I was reading an article about purslane (a weed). The author scolded anyone who would pull it up and toss it. She recommended eating it because it offers “amazing health benefits.” The article had a long list of these nutritional benefits (it was a little too good to be true, so I intend to verify them at some point), but the one that caught my eye was “It is GMO free, ….”

Of course it is.

GMO stands for Genetically Modified Organism. Genes from another organism are inserted into the DNA of the target crop. It’s different from the traditional method used in breeding new cultivars in that these genes typically (but not always) aren’t in that plant to start with, so there’s no way to select for them. They have to be introduced in a laboratory.

There are three main reasons why crops are genetically modified.

The first is disease and insect resistance. For example, the two varieties of GMO squash are resistant to some viruses that previously decimated the crops. Adding the gene that codes for the toxin in Bt means that crops don’t need to be sprayed with pesticides. And by the way, crops have long been sprayed with Bt (which is approved for use on organic produce) or other, more toxic, pesticides. It’s just that the pesticide is now inside the plant.

In another example, genes from a wild potato plant are being introduced into cultivated potatoes to help them resist potato blight. In this case, work in the lab replaces decades of careful breeding, achieving results in only one generation.

Next, crops are altered to make them herbicide tolerant. Growers can spray the entire field with glyphosate-based herbicides, and only the weeds die. If you’re going to complain about GMO crops, this issue is the most problematic, as it encourages the use of glyphosate. While the science behind the recent rash of court decisions is decidedly sketchy, obviously there is widespread concern. I’m not going to go there in this post. Maybe I’ll get brave enough to target herbicides in the future.

The third reason for GMO crops is fortification. Recombinant DNA technology makes it possible to fortify staple crops with nutrients they normally do not have. This ability could significantly impact malnutrition in the developing world.

For example, billions of people rely on rice as a staple crop. This grain has plenty of starch and some protein, but it lacks zinc, beta-carotene, and foliate (leading to birth defects), and a serving contains only 1% of the iron we need daily. The absence of those micronutrients leads to severe malnutrition and often death.

GMO rice can solve this serious problem. Take beta-carotene, for example. Beta-carotene is the precursor to Vitamin A. Vitamin A deficiency (VAD) causes a multitude of health problems.
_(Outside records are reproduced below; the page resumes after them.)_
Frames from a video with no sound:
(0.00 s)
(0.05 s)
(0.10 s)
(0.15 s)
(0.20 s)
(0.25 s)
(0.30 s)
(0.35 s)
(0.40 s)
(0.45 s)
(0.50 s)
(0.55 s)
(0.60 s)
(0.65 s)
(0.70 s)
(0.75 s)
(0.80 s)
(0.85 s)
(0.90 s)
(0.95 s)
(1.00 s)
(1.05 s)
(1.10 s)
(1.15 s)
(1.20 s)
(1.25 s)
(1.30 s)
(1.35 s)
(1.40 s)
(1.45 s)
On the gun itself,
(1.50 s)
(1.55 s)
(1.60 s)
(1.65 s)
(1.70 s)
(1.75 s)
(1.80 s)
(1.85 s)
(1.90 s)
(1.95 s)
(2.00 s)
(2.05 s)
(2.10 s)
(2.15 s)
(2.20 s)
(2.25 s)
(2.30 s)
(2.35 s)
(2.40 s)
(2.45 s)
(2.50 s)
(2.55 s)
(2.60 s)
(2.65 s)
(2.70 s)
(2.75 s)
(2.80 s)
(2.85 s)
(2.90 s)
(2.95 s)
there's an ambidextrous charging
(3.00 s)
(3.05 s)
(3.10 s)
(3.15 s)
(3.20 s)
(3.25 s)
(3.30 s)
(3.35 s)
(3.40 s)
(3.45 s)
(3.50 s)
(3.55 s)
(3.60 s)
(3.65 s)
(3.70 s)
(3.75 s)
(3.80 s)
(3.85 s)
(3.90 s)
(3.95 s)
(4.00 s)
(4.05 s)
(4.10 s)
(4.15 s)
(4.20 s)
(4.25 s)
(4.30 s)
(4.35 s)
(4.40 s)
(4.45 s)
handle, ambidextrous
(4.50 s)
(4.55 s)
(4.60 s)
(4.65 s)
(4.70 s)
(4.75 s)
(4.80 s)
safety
To address this critical issue, scientists modified rice DNA, adding a pair of genes, one from corn and the other “from a very commonly ingested soil bacterium.” The result was Golden Rice, the same golden color as other carotene-rich foods such as carrots and winter squash.
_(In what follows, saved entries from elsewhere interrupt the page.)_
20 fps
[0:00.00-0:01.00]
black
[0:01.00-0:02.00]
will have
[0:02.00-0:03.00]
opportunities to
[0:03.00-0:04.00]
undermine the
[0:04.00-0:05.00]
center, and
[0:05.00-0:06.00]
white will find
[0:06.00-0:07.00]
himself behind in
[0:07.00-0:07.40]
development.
Other nutrition-related crops under development include tree nuts with no allergens, wheat without gluten, and higher protein corn.
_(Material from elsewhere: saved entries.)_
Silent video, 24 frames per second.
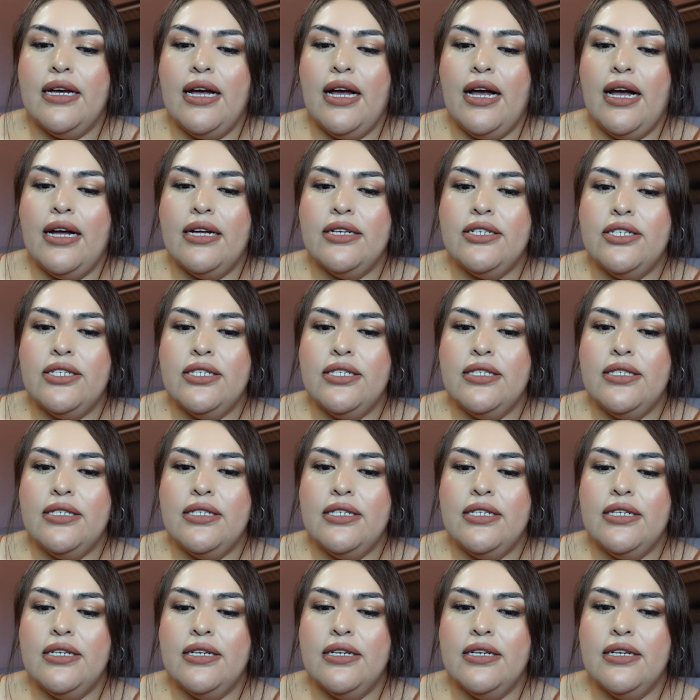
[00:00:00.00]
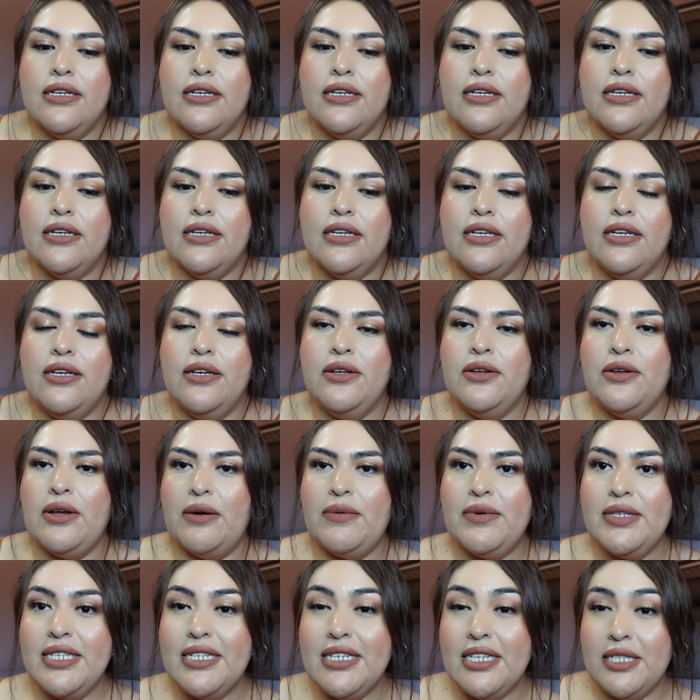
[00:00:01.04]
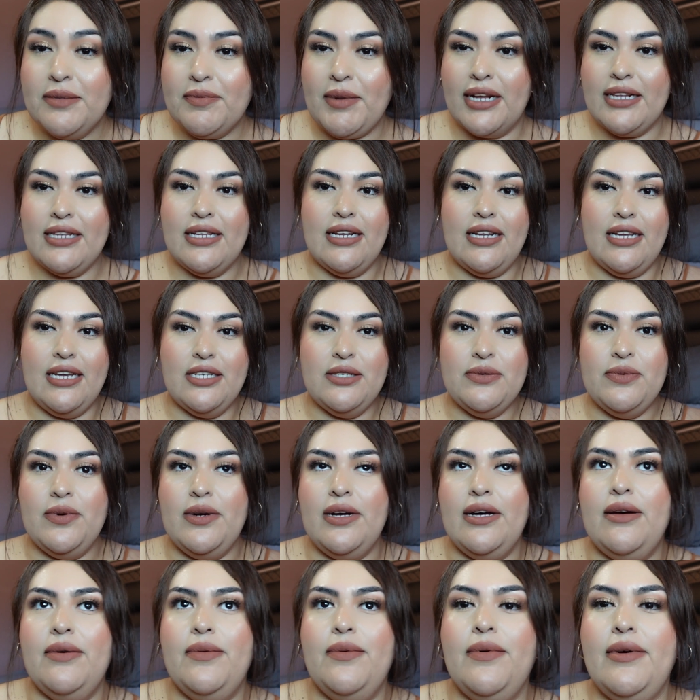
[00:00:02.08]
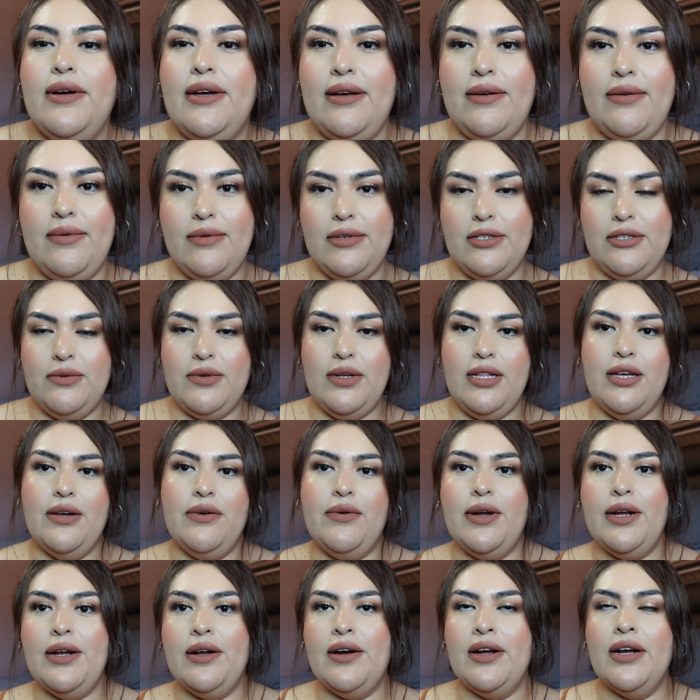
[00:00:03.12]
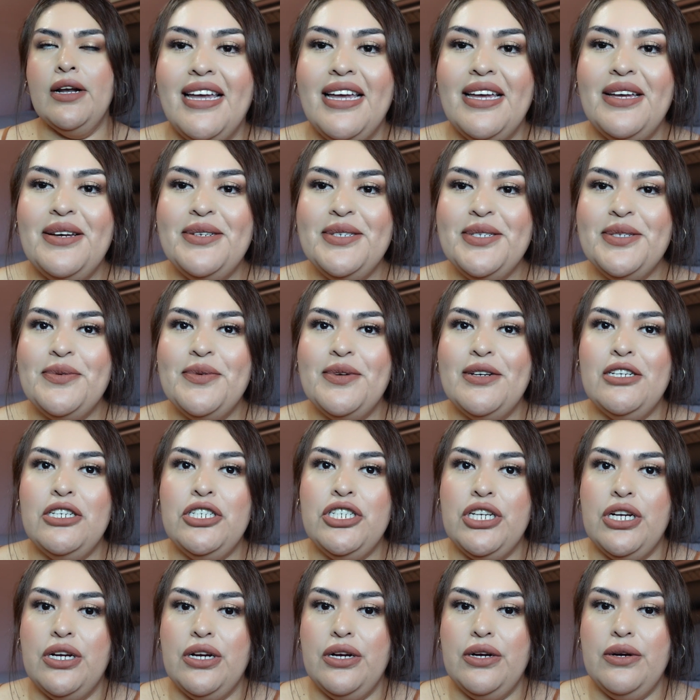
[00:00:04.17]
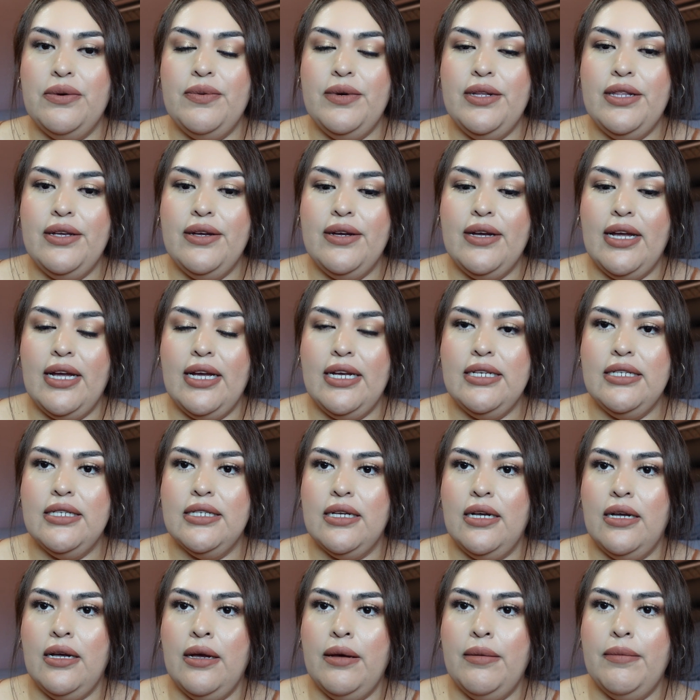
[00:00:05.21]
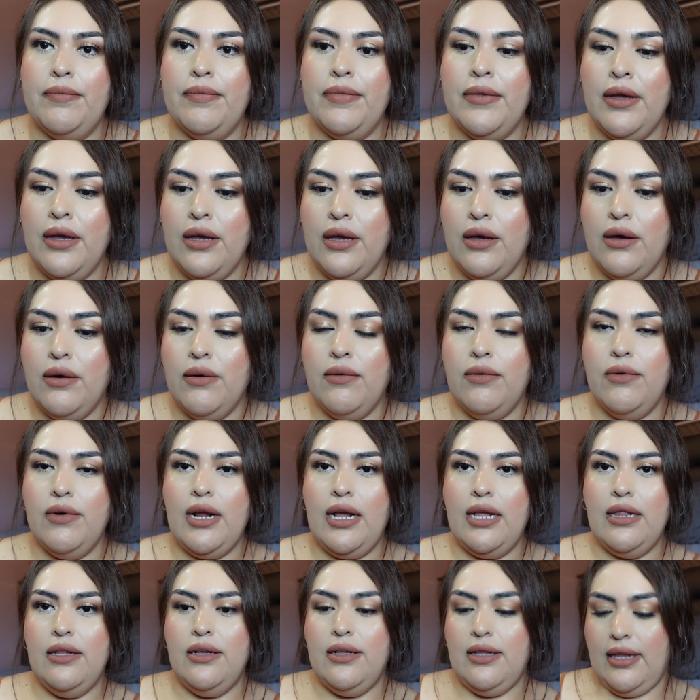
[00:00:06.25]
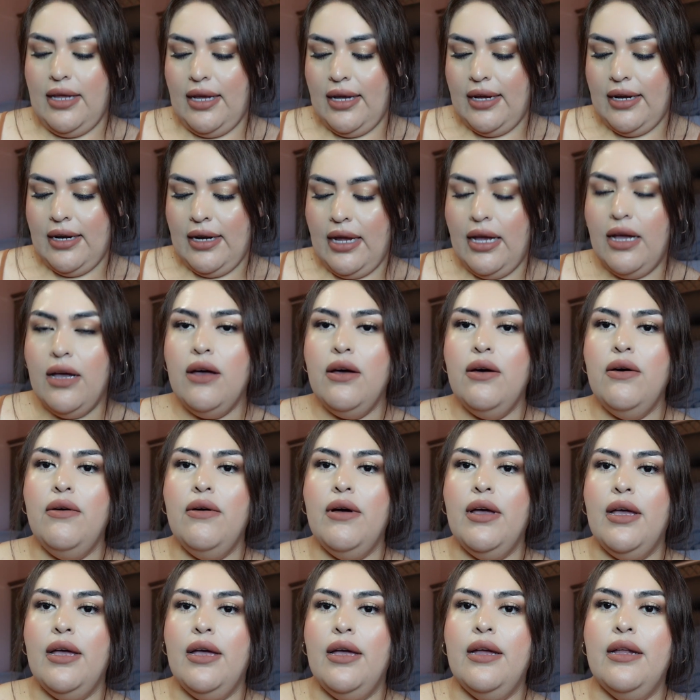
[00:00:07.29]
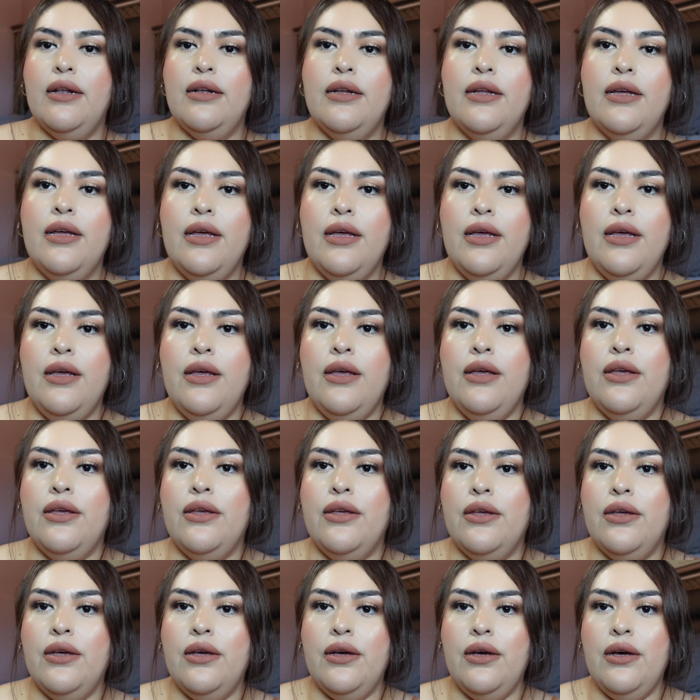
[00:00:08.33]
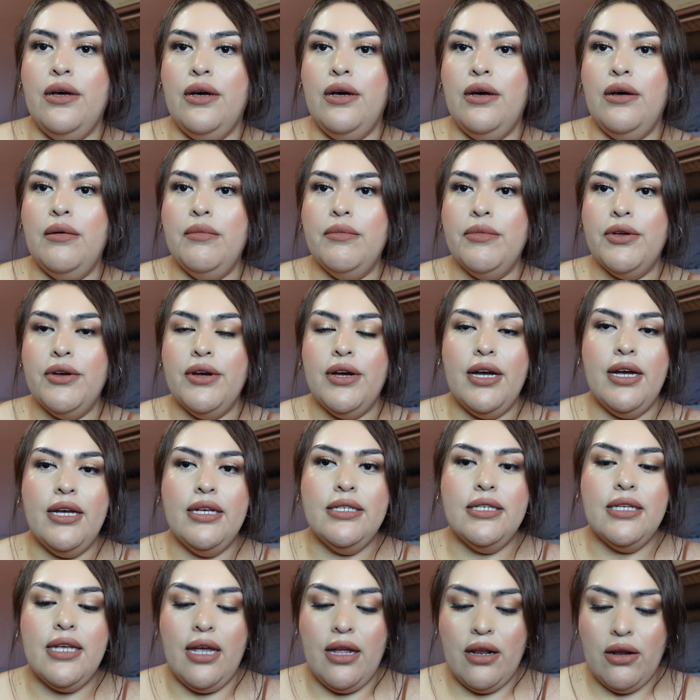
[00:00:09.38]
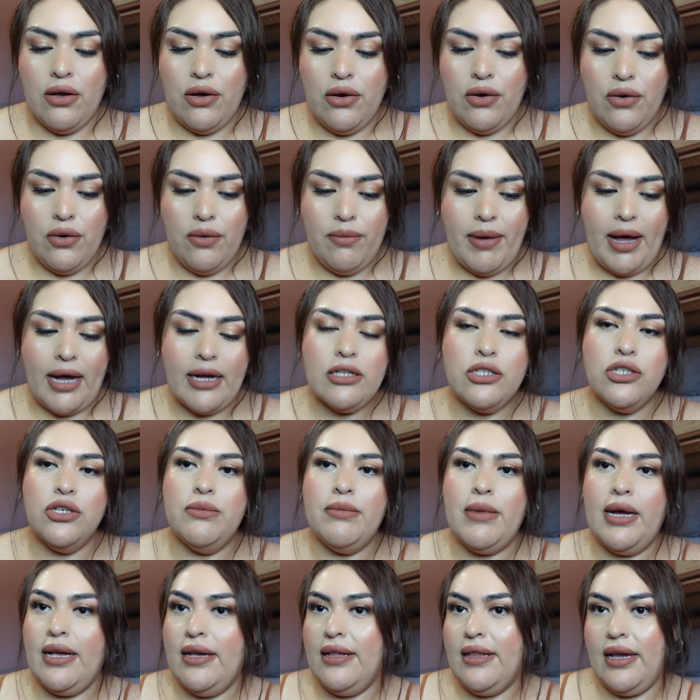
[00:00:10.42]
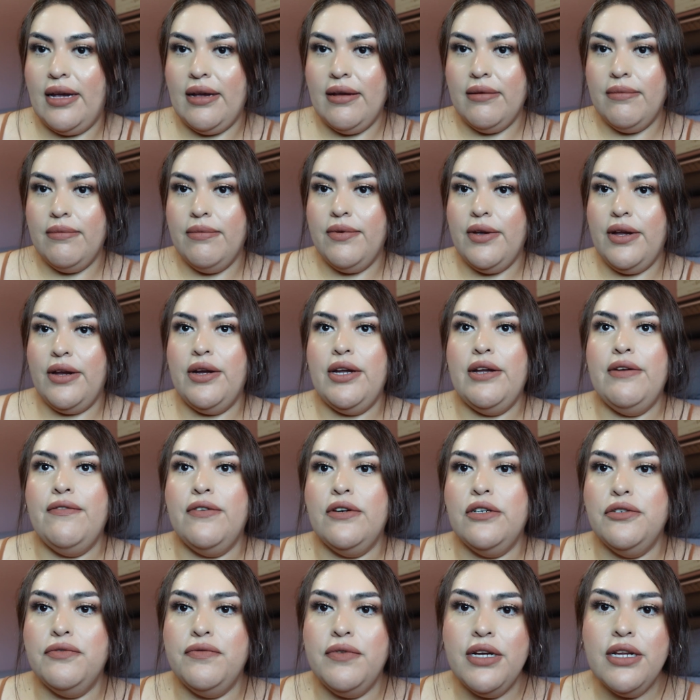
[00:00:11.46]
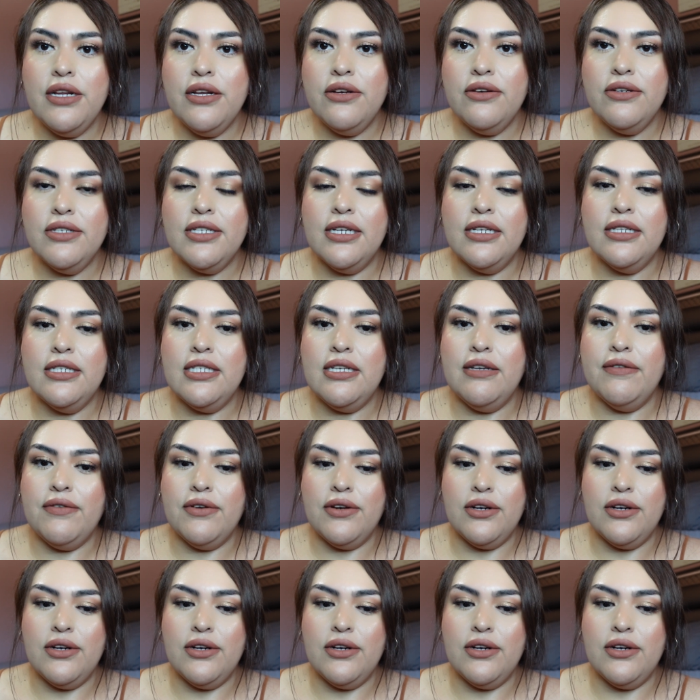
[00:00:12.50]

I wasn't expecting it is what was really going on. I also want to share with you guys what I look like now, and you guys can go back to my like very first videos and see for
Sadly, the biggest barrier to overcome isn’t in the laboratory, but involves restrictions and red tape. According to Sir Richard Roberts of the Golden Corn Project,

Golden Rice has been accepted as safe for consumption by the Governments of Australia, Canada, New Zealand and USA, and registrations have been applied for in Philippines and Bangladesh. Yet, significantly due to rejection of science by activists, Golden Rice is not yet available to farmers and their communities as an additional intervention for vitamin A deficiency. And neither high folate rice, nor high iron rice, nor high zinc rice, nor Golden Rice could be developed without the use of GMO-technology.

Those who would benefit from GMO rice don’t have the resources to eat a varied diet rich in nutrients. How can we, who do have access to a nutritious and affordable diet, deny starving people food that could save them? I find it difficult to understand why anyone would argue against a crop that could save literally millions of lives.

With the amount of hype out there, you’d think that everything we eat has been genetically modified in a laboratory, but that is far from true. In fact, there are only ten plants that are available as GMO crops. Here they are, shown in the order in which they were introduced (from 1995 to 2017). I bet you’ll be surprised.

• Squash: disease resistance
• Soybeans: insect resistance, herbicide tolerance
• Field corn: insect resistance (esp. corn earworm), herbicide tolerance, drought tolerance
• Sweet corn: insect resistance, herbicide tolerance
• Cotton: Insect resistance, herbicide tolerance
• Rainbow papaya: disease resistance
• Canola: herbicide tolerance
• Alfalfa: herbicide tolerance
• Sugar beets: herbicide tolerance
• Potatoes: reduced bruising and brown spot, non-browning, low acrylamide, blight resistance
• Apples: non-browning

It takes a substantial investment to create a GMO version of a crop, so the focus is on crops that normally would need repeated pesticide applications. I understand that people are leery of anything “artificial” that may endanger our health and the health of the planet. But we need to balance those concerns with the pesticide usage, and malnutrition and the need for an adequate food supply to feed our growing population.